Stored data
[Start of Attachment]
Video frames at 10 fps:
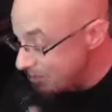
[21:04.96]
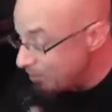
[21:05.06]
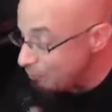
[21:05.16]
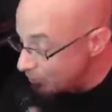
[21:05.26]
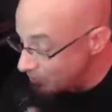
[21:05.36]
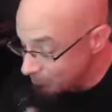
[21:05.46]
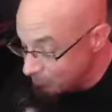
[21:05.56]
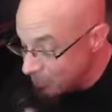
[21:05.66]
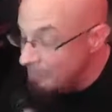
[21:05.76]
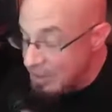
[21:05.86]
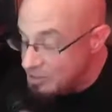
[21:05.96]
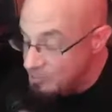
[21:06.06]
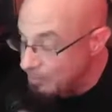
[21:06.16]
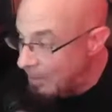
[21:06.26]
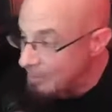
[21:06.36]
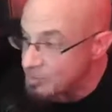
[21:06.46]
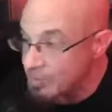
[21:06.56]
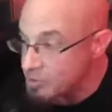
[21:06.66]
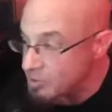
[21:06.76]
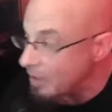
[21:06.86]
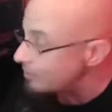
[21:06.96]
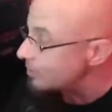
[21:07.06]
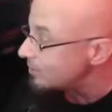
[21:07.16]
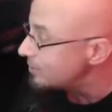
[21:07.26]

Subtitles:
Hetfield pretty much blames the bus driver.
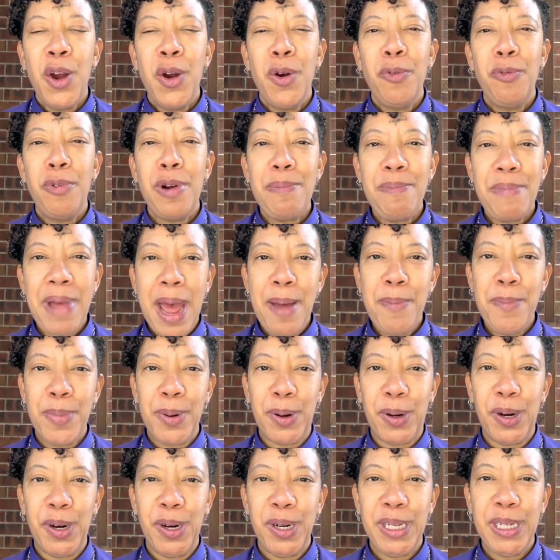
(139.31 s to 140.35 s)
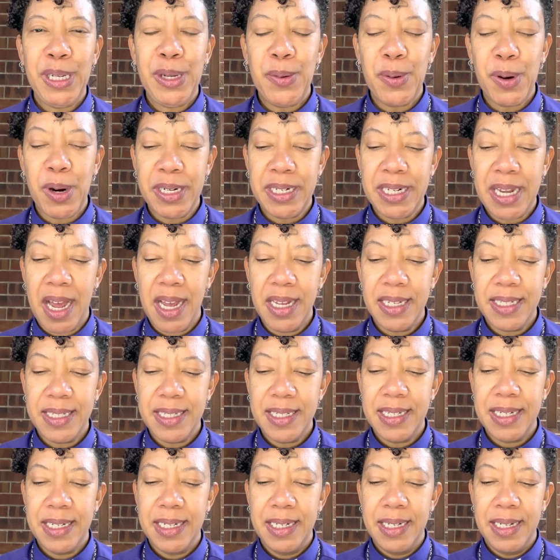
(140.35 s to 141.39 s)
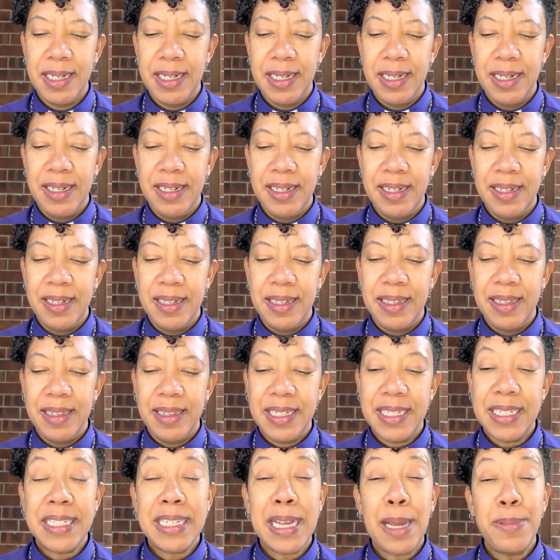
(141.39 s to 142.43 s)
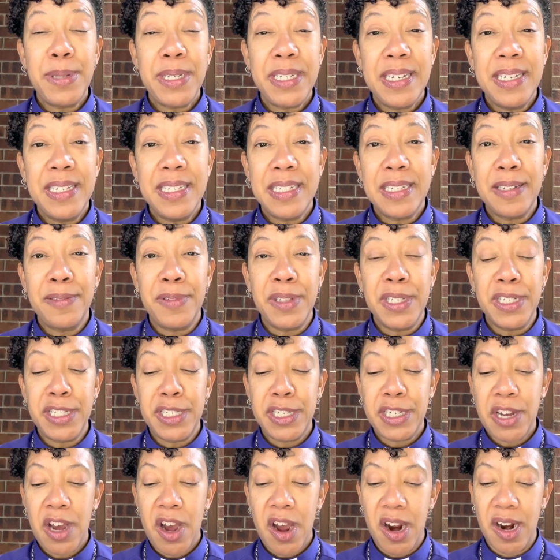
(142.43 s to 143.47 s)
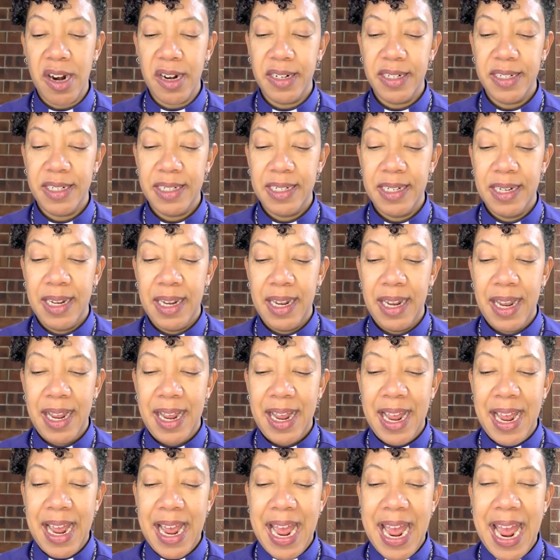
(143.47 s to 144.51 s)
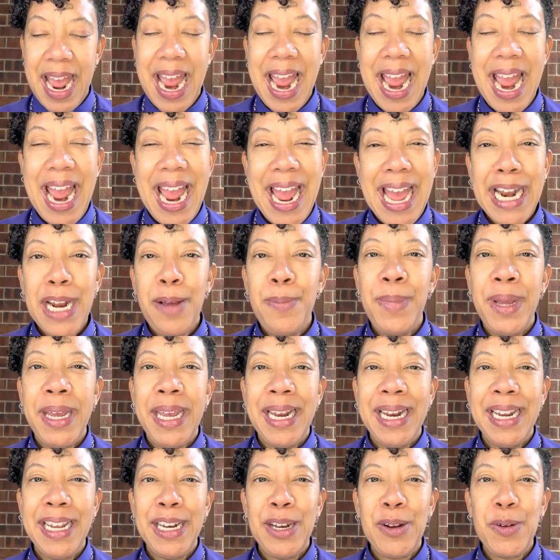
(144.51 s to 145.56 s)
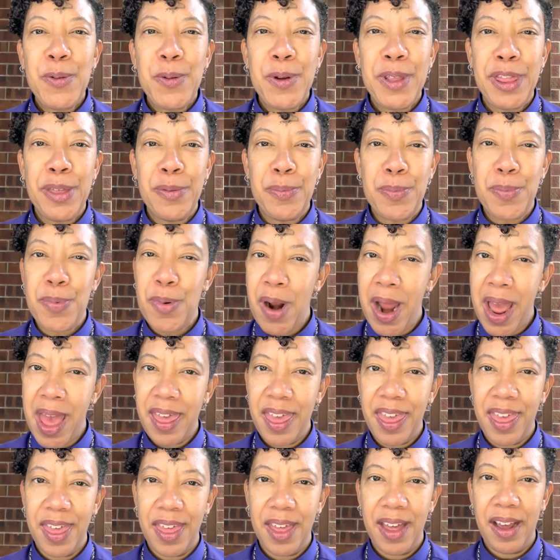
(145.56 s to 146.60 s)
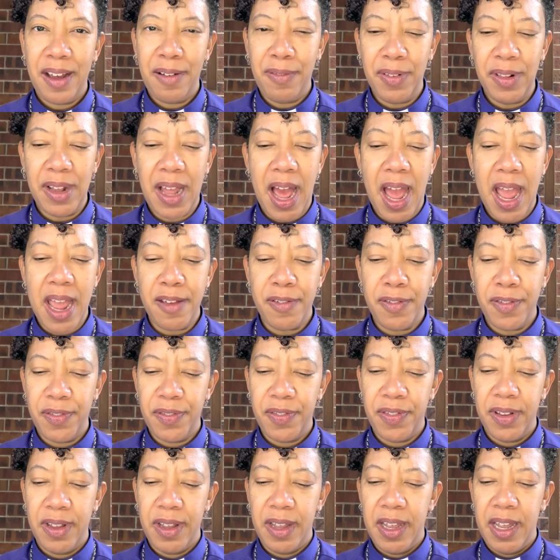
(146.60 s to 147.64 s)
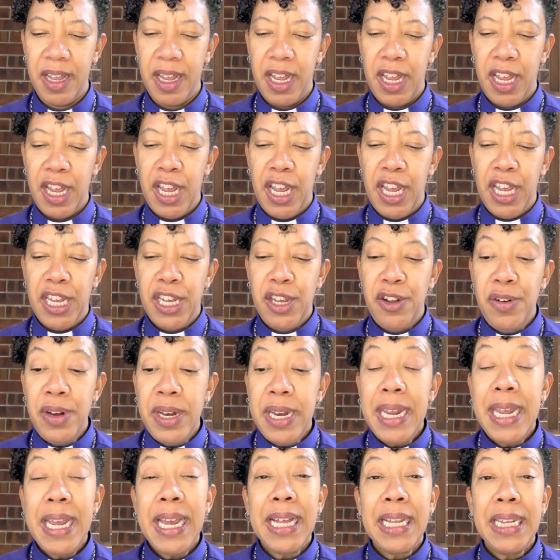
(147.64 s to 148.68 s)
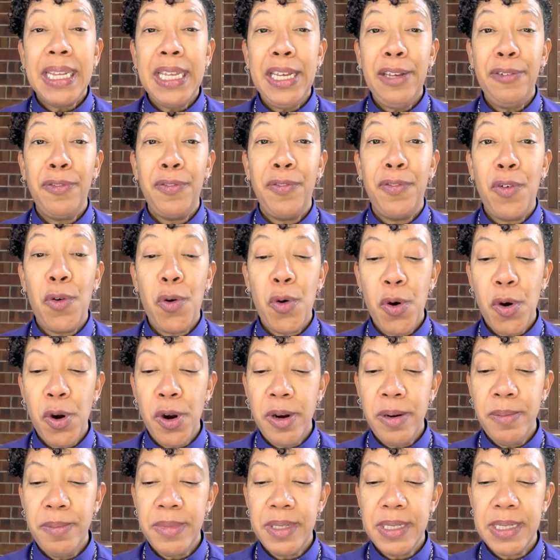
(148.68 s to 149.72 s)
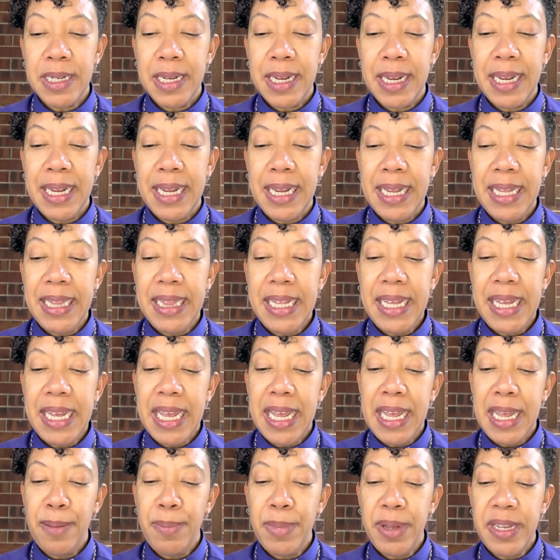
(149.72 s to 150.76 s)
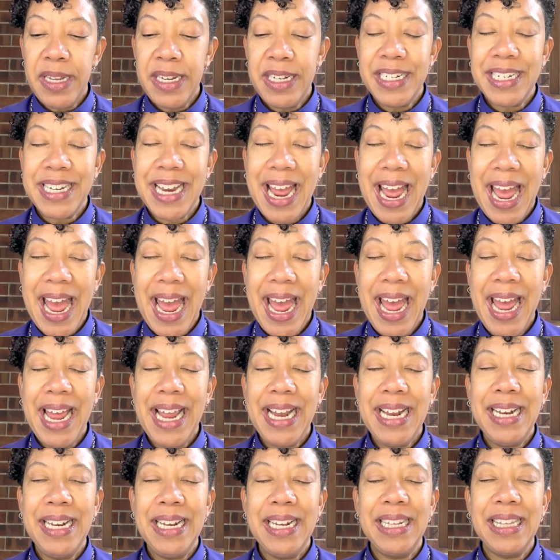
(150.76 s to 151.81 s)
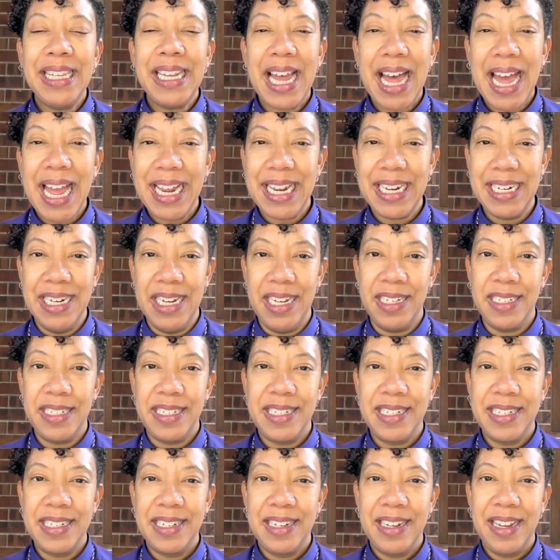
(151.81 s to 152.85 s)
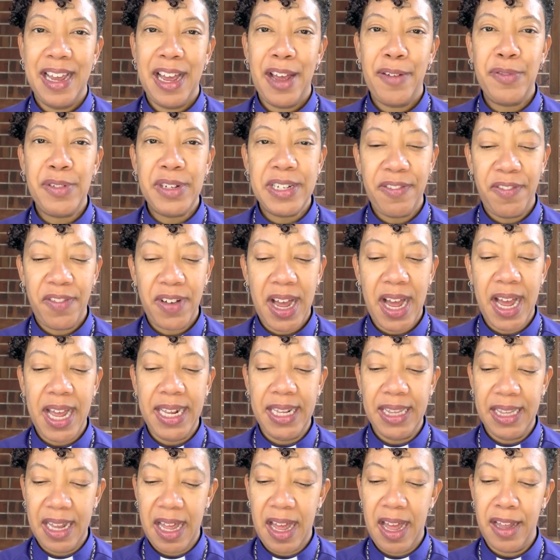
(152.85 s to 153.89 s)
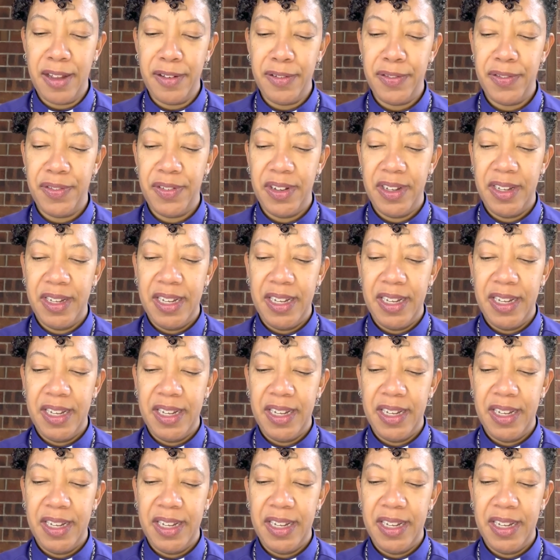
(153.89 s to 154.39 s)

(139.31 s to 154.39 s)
"Remember, you are dust, the substance of the stars, animated with the breath of life, uniquely formed in the image and likeness of divine love.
[End of Attachment]
Starting at the first line of the records above, set down each line exactly through the one that holds "(141.39 s to 142.43 s)". Omit pictures.

EXERCISE OUTPUT -
Video frames at 10 fps:
[21:04.96]
[21:05.06]
[21:05.16]
[21:05.26]
[21:05.36]
[21:05.46]
[21:05.56]
[21:05.66]
[21:05.76]
[21:05.86]
[21:05.96]
[21:06.06]
[21:06.16]
[21:06.26]
[21:06.36]
[21:06.46]
[21:06.56]
[21:06.66]
[21:06.76]
[21:06.86]
[21:06.96]
[21:07.06]
[21:07.16]
[21:07.26]

Subtitles:
Hetfield pretty much blames the bus driver.
(139.31 s to 140.35 s)
(140.35 s to 141.39 s)
(141.39 s to 142.43 s)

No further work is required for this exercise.